START Input
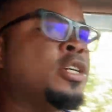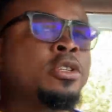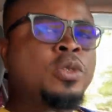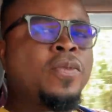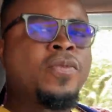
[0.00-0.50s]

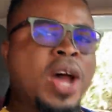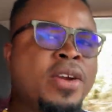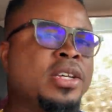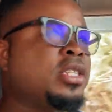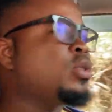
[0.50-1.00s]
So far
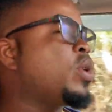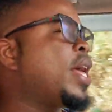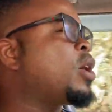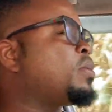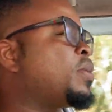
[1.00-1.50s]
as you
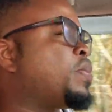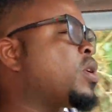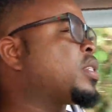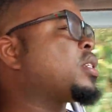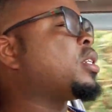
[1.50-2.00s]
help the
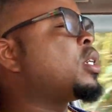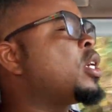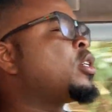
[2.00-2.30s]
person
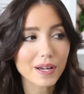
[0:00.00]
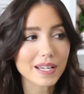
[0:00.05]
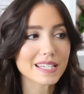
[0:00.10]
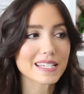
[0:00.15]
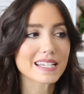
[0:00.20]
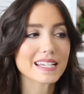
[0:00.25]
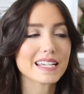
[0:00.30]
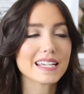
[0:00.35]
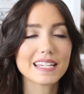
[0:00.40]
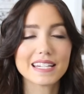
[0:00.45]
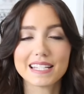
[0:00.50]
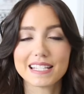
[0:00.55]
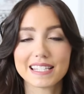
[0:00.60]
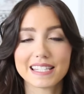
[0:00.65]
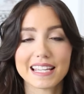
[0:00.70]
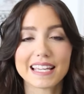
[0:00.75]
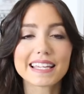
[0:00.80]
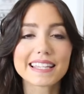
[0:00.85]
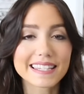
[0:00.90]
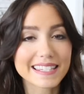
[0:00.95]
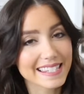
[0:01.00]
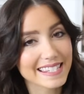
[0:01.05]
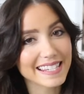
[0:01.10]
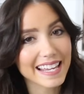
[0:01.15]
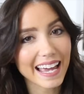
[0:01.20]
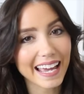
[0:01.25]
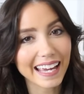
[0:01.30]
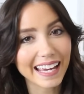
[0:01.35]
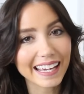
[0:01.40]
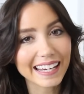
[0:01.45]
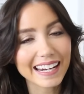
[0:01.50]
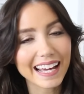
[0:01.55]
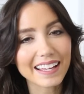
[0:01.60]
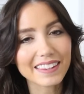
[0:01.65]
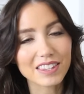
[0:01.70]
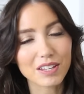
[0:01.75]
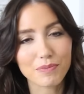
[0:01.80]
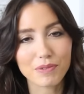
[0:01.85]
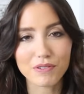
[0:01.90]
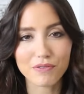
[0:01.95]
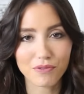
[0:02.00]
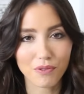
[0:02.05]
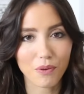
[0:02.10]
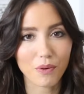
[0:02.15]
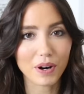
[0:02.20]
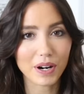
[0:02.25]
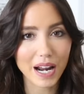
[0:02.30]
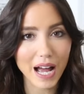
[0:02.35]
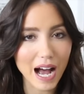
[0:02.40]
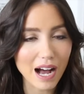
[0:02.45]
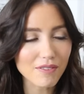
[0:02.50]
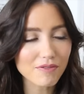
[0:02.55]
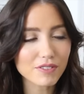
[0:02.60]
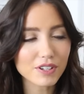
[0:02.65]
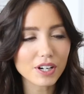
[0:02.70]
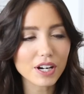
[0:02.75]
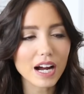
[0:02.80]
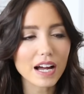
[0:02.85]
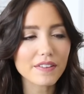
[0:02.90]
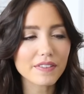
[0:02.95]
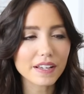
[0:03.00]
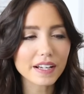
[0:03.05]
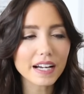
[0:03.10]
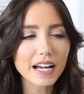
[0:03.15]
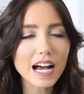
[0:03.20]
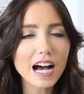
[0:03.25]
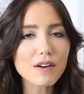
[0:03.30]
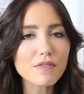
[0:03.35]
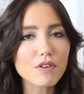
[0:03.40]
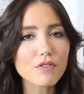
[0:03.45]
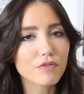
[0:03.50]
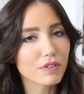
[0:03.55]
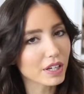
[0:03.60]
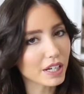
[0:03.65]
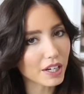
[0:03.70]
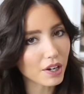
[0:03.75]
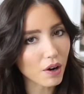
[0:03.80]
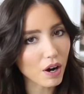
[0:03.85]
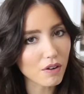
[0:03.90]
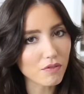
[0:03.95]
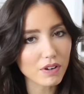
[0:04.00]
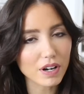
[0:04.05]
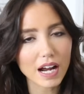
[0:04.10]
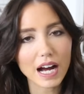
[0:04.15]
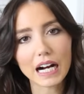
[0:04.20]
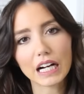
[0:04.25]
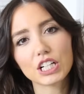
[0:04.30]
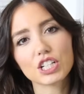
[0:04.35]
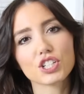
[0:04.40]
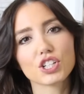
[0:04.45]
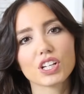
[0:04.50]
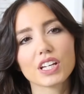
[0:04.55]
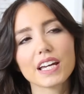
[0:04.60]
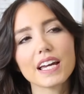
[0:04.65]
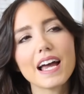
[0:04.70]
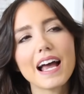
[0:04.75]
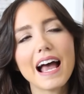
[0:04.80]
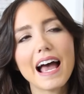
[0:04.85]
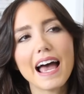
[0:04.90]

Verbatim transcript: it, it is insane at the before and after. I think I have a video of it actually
END Input
START Input
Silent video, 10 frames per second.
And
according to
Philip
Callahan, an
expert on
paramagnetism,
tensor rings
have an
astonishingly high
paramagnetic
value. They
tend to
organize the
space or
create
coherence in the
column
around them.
END Input
#### The task:
Output only the lines above from the one containing "[0.00-0.50s]" to the one containing "Verbatim transcript: it, it", both included, exactly as written and with no pictures.

#### Solution below:
[0.00-0.50s]

[0.50-1.00s]
So far
[1.00-1.50s]
as you
[1.50-2.00s]
help the
[2.00-2.30s]
person
[0:00.00]
[0:00.05]
[0:00.10]
[0:00.15]
[0:00.20]
[0:00.25]
[0:00.30]
[0:00.35]
[0:00.40]
[0:00.45]
[0:00.50]
[0:00.55]
[0:00.60]
[0:00.65]
[0:00.70]
[0:00.75]
[0:00.80]
[0:00.85]
[0:00.90]
[0:00.95]
[0:01.00]
[0:01.05]
[0:01.10]
[0:01.15]
[0:01.20]
[0:01.25]
[0:01.30]
[0:01.35]
[0:01.40]
[0:01.45]
[0:01.50]
[0:01.55]
[0:01.60]
[0:01.65]
[0:01.70]
[0:01.75]
[0:01.80]
[0:01.85]
[0:01.90]
[0:01.95]
[0:02.00]
[0:02.05]
[0:02.10]
[0:02.15]
[0:02.20]
[0:02.25]
[0:02.30]
[0:02.35]
[0:02.40]
[0:02.45]
[0:02.50]
[0:02.55]
[0:02.60]
[0:02.65]
[0:02.70]
[0:02.75]
[0:02.80]
[0:02.85]
[0:02.90]
[0:02.95]
[0:03.00]
[0:03.05]
[0:03.10]
[0:03.15]
[0:03.20]
[0:03.25]
[0:03.30]
[0:03.35]
[0:03.40]
[0:03.45]
[0:03.50]
[0:03.55]
[0:03.60]
[0:03.65]
[0:03.70]
[0:03.75]
[0:03.80]
[0:03.85]
[0:03.90]
[0:03.95]
[0:04.00]
[0:04.05]
[0:04.10]
[0:04.15]
[0:04.20]
[0:04.25]
[0:04.30]
[0:04.35]
[0:04.40]
[0:04.45]
[0:04.50]
[0:04.55]
[0:04.60]
[0:04.65]
[0:04.70]
[0:04.75]
[0:04.80]
[0:04.85]
[0:04.90]

Verbatim transcript: it, it is insane at the before and after. I think I have a video of it actually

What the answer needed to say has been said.